**Your goal:** Word for word, reproduce all of the entries shown below.
*** Begin section ***
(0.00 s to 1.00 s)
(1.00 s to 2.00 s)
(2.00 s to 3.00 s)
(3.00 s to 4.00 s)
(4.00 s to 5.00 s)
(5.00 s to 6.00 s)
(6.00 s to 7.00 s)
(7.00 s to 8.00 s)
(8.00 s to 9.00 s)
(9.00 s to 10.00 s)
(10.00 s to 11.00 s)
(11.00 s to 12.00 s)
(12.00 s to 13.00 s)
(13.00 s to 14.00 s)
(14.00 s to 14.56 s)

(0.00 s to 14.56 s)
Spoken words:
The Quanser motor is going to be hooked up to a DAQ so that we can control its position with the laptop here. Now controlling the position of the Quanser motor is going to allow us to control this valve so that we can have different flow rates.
*** End section ***
**Task result:**
(0.00 s to 1.00 s)
(1.00 s to 2.00 s)
(2.00 s to 3.00 s)
(3.00 s to 4.00 s)
(4.00 s to 5.00 s)
(5.00 s to 6.00 s)
(6.00 s to 7.00 s)
(7.00 s to 8.00 s)
(8.00 s to 9.00 s)
(9.00 s to 10.00 s)
(10.00 s to 11.00 s)
(11.00 s to 12.00 s)
(12.00 s to 13.00 s)
(13.00 s to 14.00 s)
(14.00 s to 14.56 s)

(0.00 s to 14.56 s)
Spoken words:
The Quanser motor is going to be hooked up to a DAQ so that we can control its position with the laptop here. Now controlling the position of the Quanser motor is going to allow us to control this valve so that we can have different flow rates.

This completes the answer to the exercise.